Description of problem: IPMI Fencemodule in RHEL 5 Clustersuite produces poweroff, not reboot. When I manually send "power off, power on" to IPMI-CLI the result is correct (reboot) - Verified with "power status". So there must be a Bug in the fence_ipmilan module. Output from our /etc/sysconfig/ipmi: ## Path: Hardware/IPMI ## Description: Enable IPMI_POWEROFF if you want the IPMI poweroff module to be loaded. ## Type: yesno ## Default: "no" ## Config: ipmi # Enable IPMI_POWEROFF if you want the IPMI # poweroff module to be loaded. IPMI_POWEROFF=no ## Path: Hardware/IPMI ## Description: Enable IPMI_POWERCYCLE if you want the system to be power-cycled on reboot ## Type: yesno ## Default: "no" ## Config: ipmi # Enable IPMI_POWERCYCLE if you want the system to be power-cycled (power # down, delay briefly, power on) rather than power off, on systems # that support such. IPMI_POWEROFF=yes is also required. IPMI_POWERCYCLE=no IPMI Information: ipmitool> mc info Device ID : 17 Device Revision : 1 Firmware Revision : 1.29 IPMI Version : 2.0 Manufacturer ID : 11 Manufacturer Name : Unknown (0xb) Product ID : 0 (0x0000) Device Available : yes Provides Device SDRs : yes Version-Release number of selected component (if applicable): RHEL 5.2 How reproducible: Clustersuite (Node Fencingconfiguration) Steps to Reproduce: 1. Configure Intel Ipmi as fencing-device. 2. Reproduce a networkinterruption (remove networkcalbe). 3. Check machine Actual results: Poweroff (not rebooting) Expected results: Poweroff (not rebooting) Additional info:
The component for this but was set to "Cluster_Administration", which designates the cluster administration guide. This does not appear to be a documentation bug; rather it appears to be a bug with the fence_ipmilan module, as indicated in problem description. Setting component to "cman".

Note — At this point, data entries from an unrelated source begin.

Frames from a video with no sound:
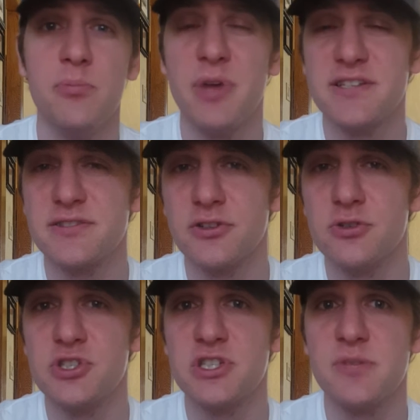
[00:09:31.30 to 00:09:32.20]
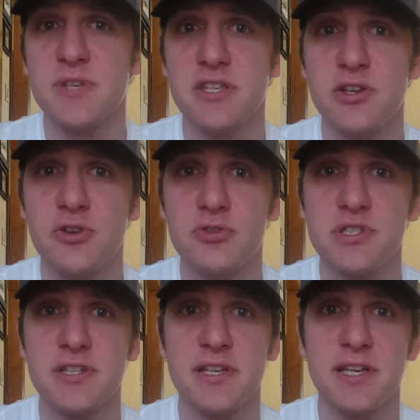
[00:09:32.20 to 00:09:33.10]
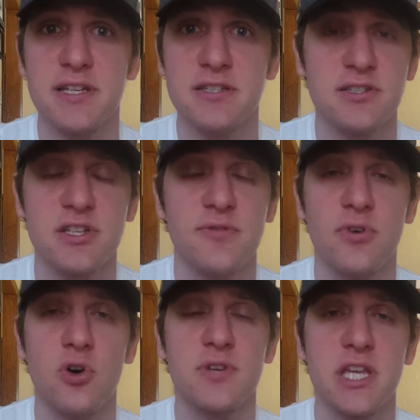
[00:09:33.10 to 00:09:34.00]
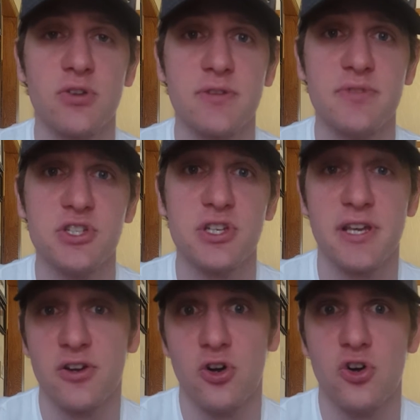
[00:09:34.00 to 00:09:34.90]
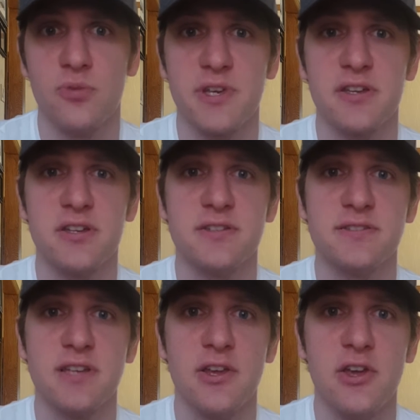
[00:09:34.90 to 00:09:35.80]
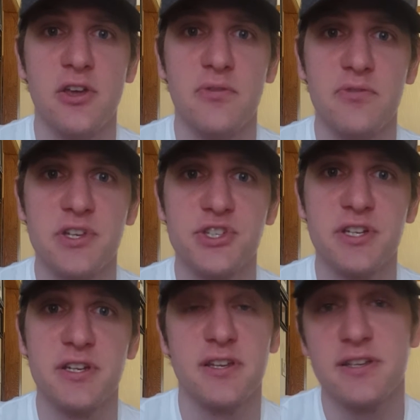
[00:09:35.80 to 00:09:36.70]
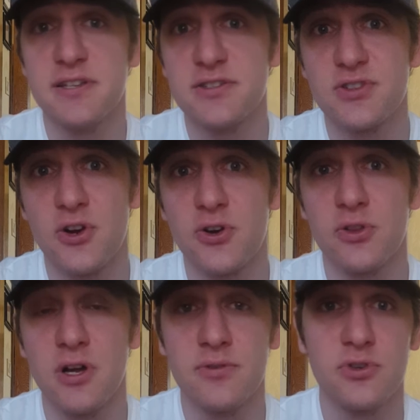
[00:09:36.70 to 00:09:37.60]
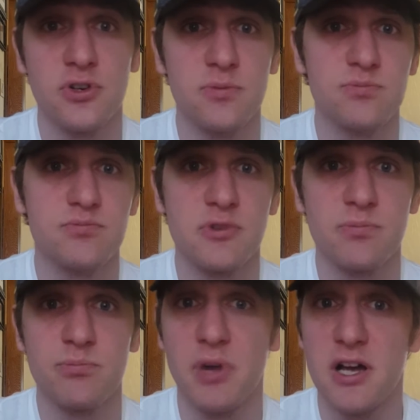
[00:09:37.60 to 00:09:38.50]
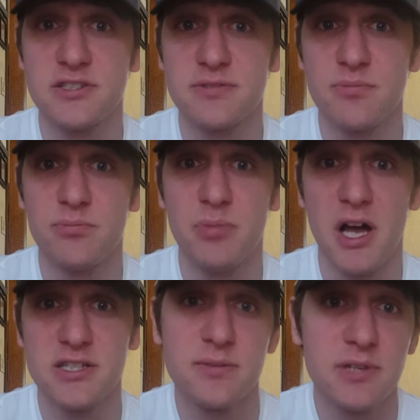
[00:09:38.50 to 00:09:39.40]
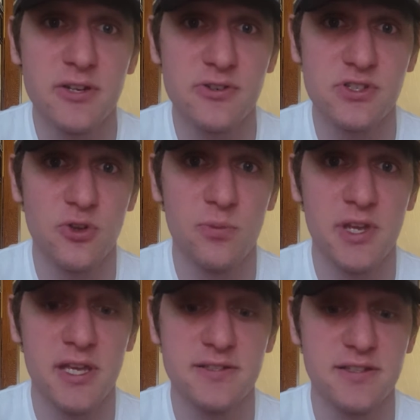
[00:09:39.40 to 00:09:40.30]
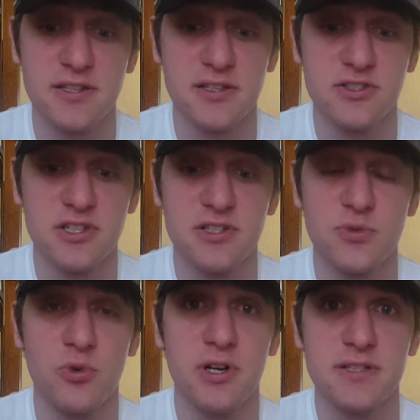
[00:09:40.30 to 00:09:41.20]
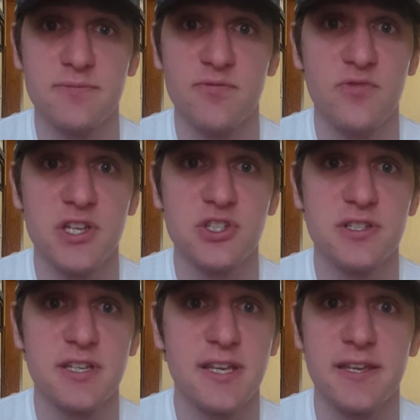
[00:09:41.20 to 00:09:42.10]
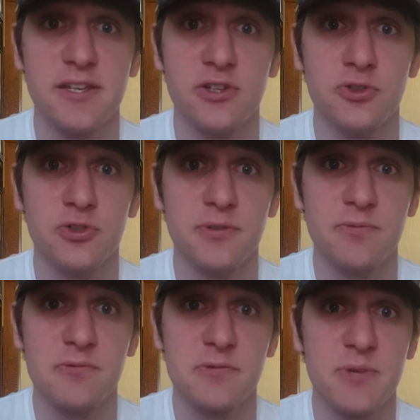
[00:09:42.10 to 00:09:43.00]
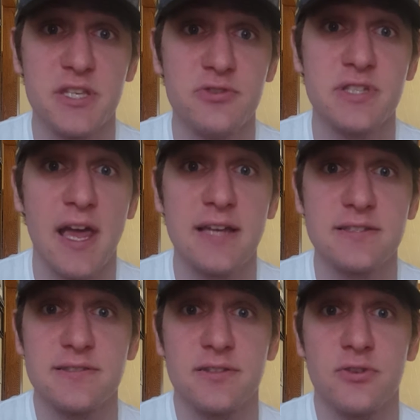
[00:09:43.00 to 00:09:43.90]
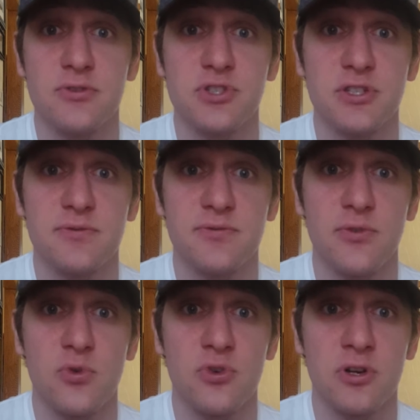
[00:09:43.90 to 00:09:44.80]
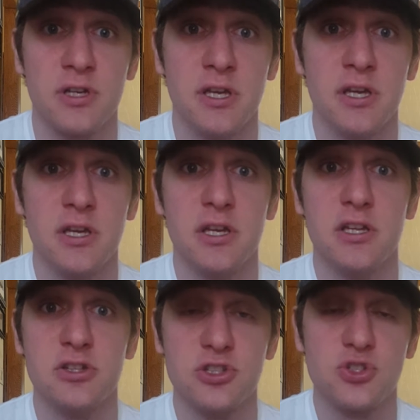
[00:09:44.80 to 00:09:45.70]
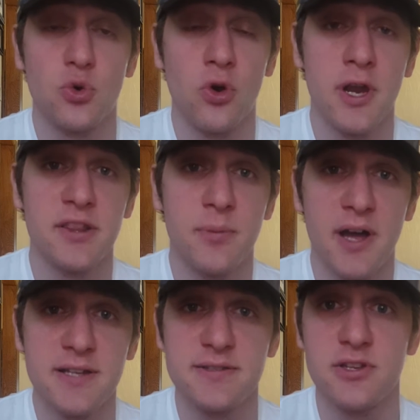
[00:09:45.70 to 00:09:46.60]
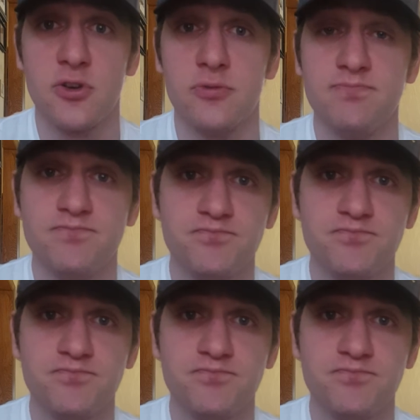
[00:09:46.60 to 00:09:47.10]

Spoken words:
best solution to be used that doesn't involve killing Vision at all, because Vision is her lover, possibly her soulmate, and she doesn't want Vision to get killed, be used as a solution for destroying the Mind Stone.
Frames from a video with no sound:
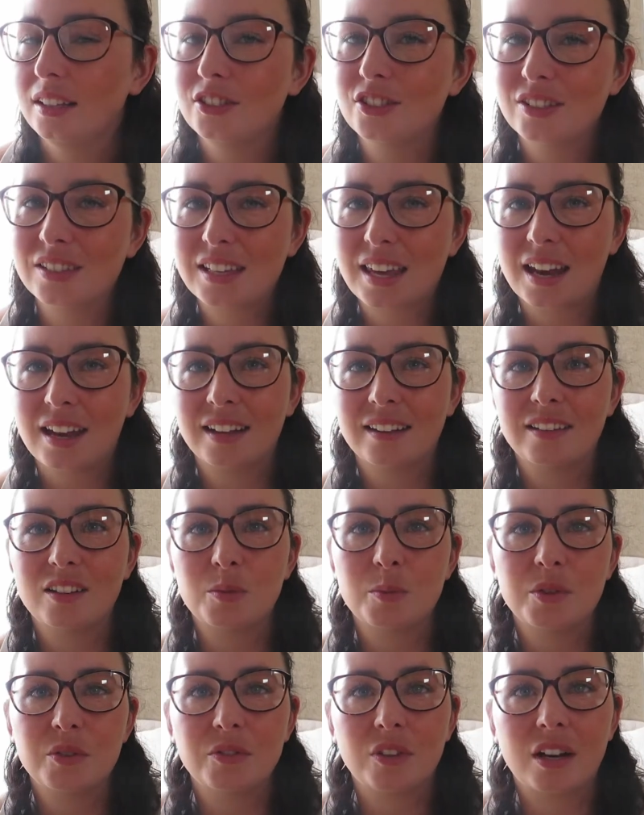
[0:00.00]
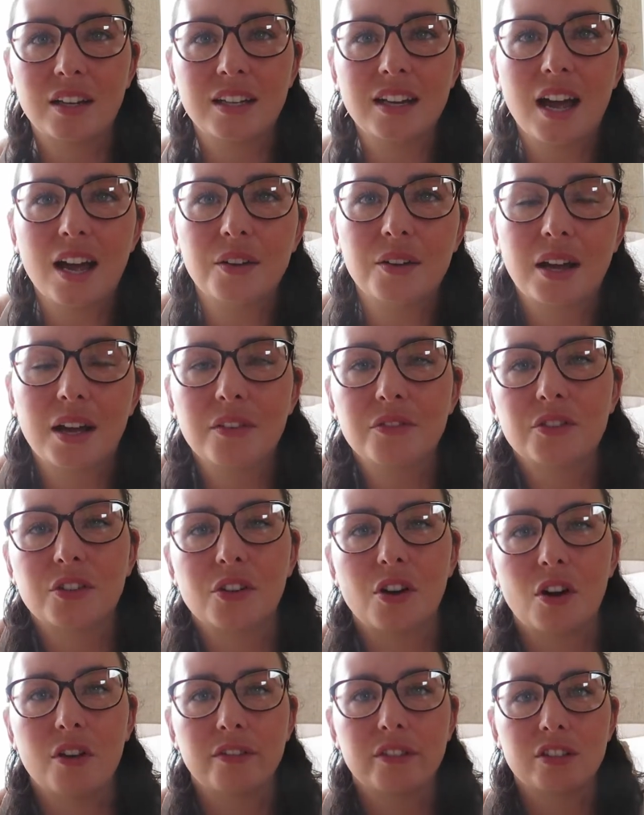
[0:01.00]
Just getting a little bit run down after
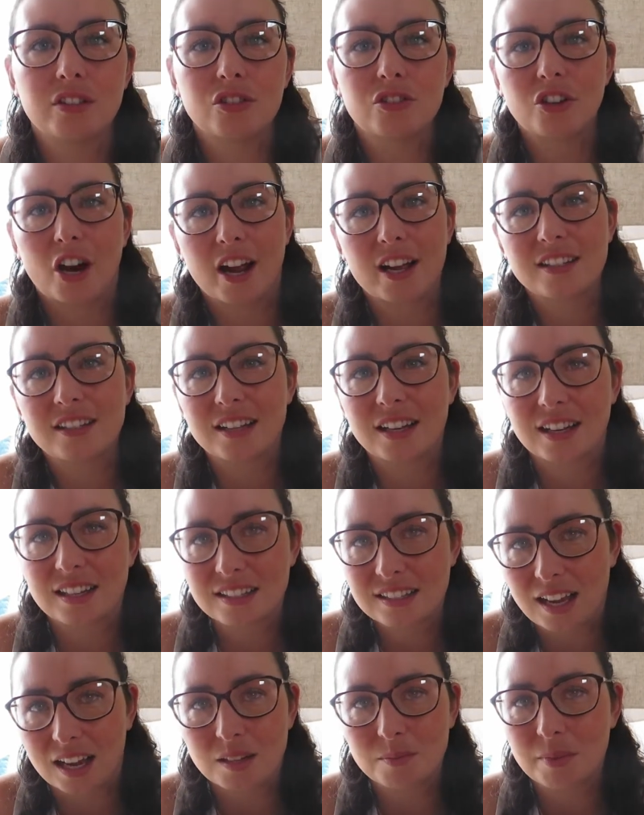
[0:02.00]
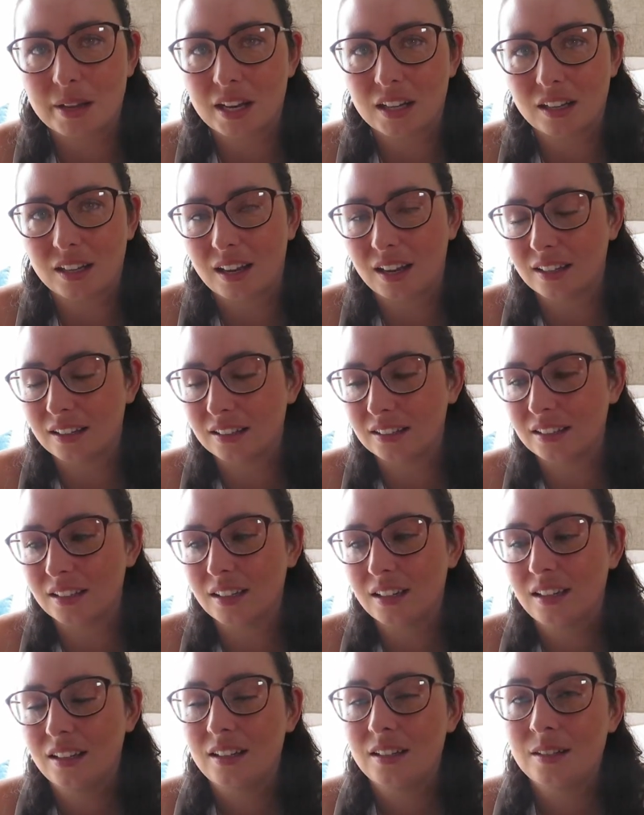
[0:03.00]
all of the stress and excitement and
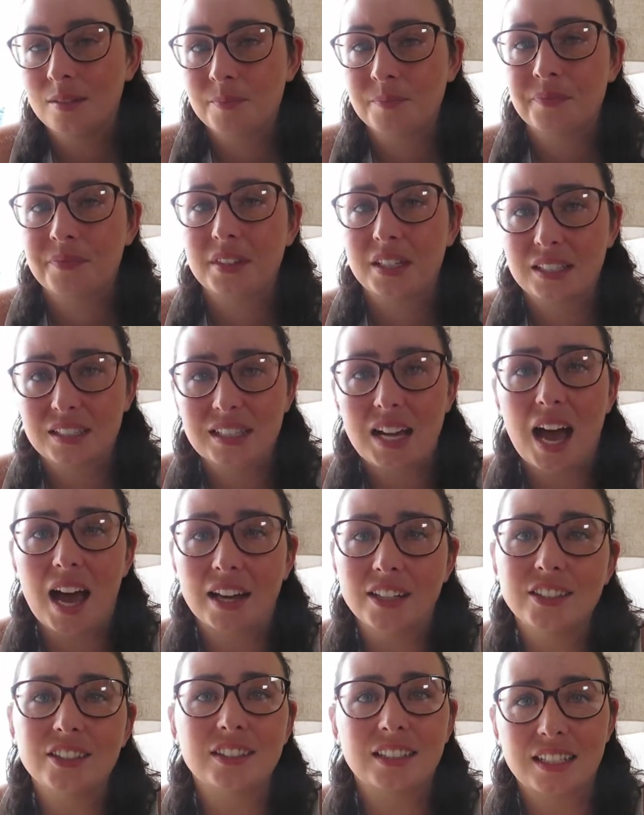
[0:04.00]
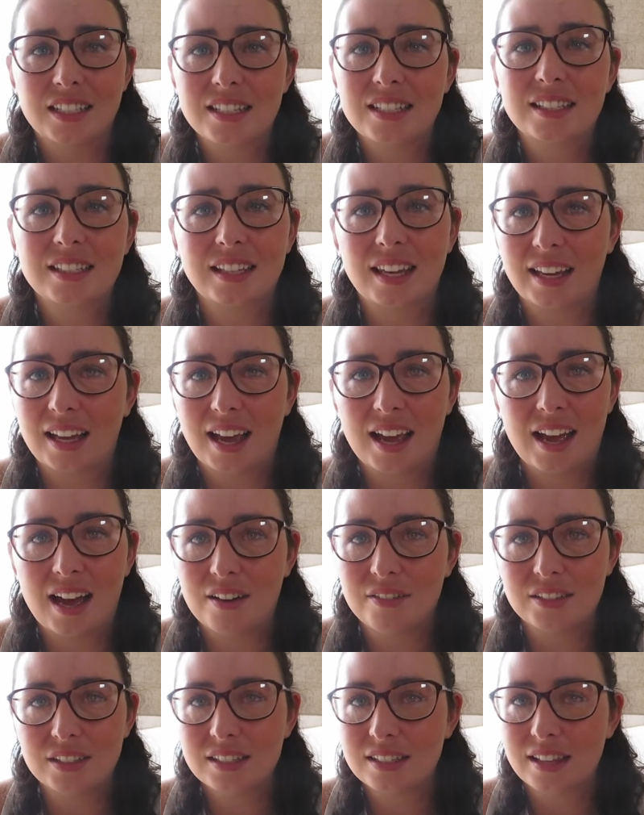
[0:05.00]
tiredness. Like, I
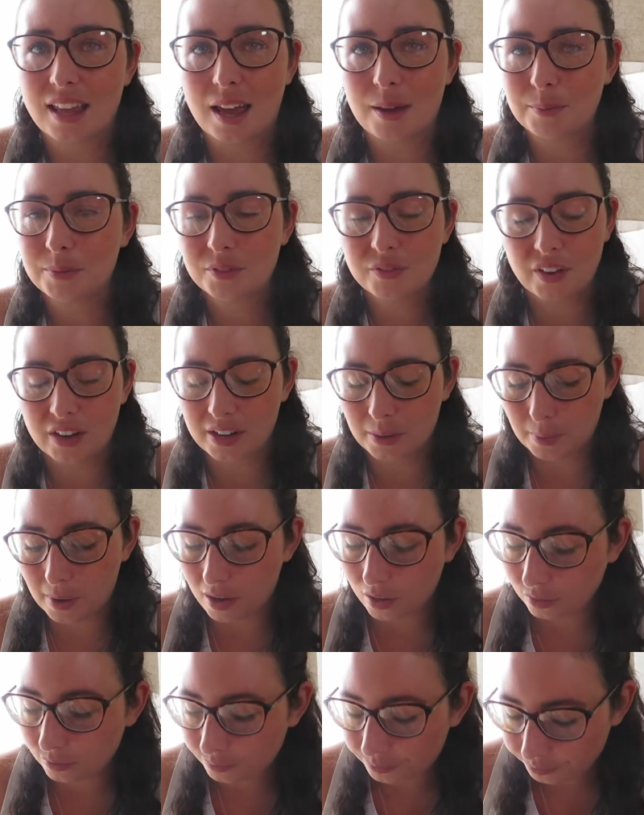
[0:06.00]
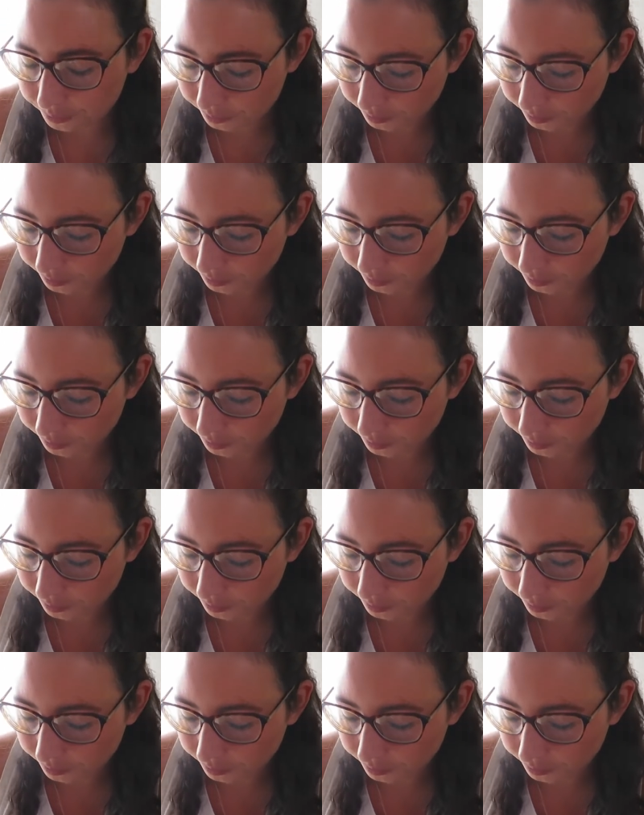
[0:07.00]
haven't slept very well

Can you please test component from command line with -v switch and send output? Please run like this: fence_ipmilan -a 'ip' -l root -p pass -v Result should be something like: Rebooting machine @ IPMI:ip...Spawning: '/usr/bin/ipmitool -I lan -H 'ip' -U 'root' -P 'pass' -v chassis power status'... Spawning: '/usr/bin/ipmitool -I lan -H 'ip' -U 'root' -P 'pass' -v chassis power off'... Spawning: '/usr/bin/ipmitool -I lan -H 'ip' -U 'root' -P 'pass' -v chassis power status'... Spawning: '/usr/bin/ipmitool -I lan -H 'ip' -U 'root' -P 'pass' -v chassis power status'... Spawning: '/usr/bin/ipmitool -I lan -H 'ip' -U 'root' -P 'pass' -v chassis power on'... Spawning: '/usr/bin/ipmitool -I lan -H 'ip' -U 'root' -P 'pass' -v chassis power status'... Done
Sorry, thats not possible at the moment. It's productive customersystem. :-( We tested fencing (/usr/bin/ipmitool) in our nightly switch from RH3 to RH5 Cluster (old STONITH-Devices not supported in RH5-Clustersuite). The result was: * /usr/bin/ipmitool -> correct -> reboot * fence_ipmilan -> incorrect -> power down
It's sad :( You tested ipmitool with parameter chassis power reset. right? STONITH devices works in same way (have implemented on/off and reboot action with chassis power xxx command). Fence_ipmilan works in different way. It first checks, whether chassis is powered on, if yes, power off, check status, test if chassis is really powered off, and very same for following power on. I'm really not able to reproduce this bug. Please check http://sources.redhat.com/cluster/wiki/IPMI_FencingConfig if there is anything, what can helps you (like a different BMC NIC). Otherwise, it can help, if you have same device and test fencing on it. From fencing point of view, this bug is not critical, because main function of fencing (power off) works.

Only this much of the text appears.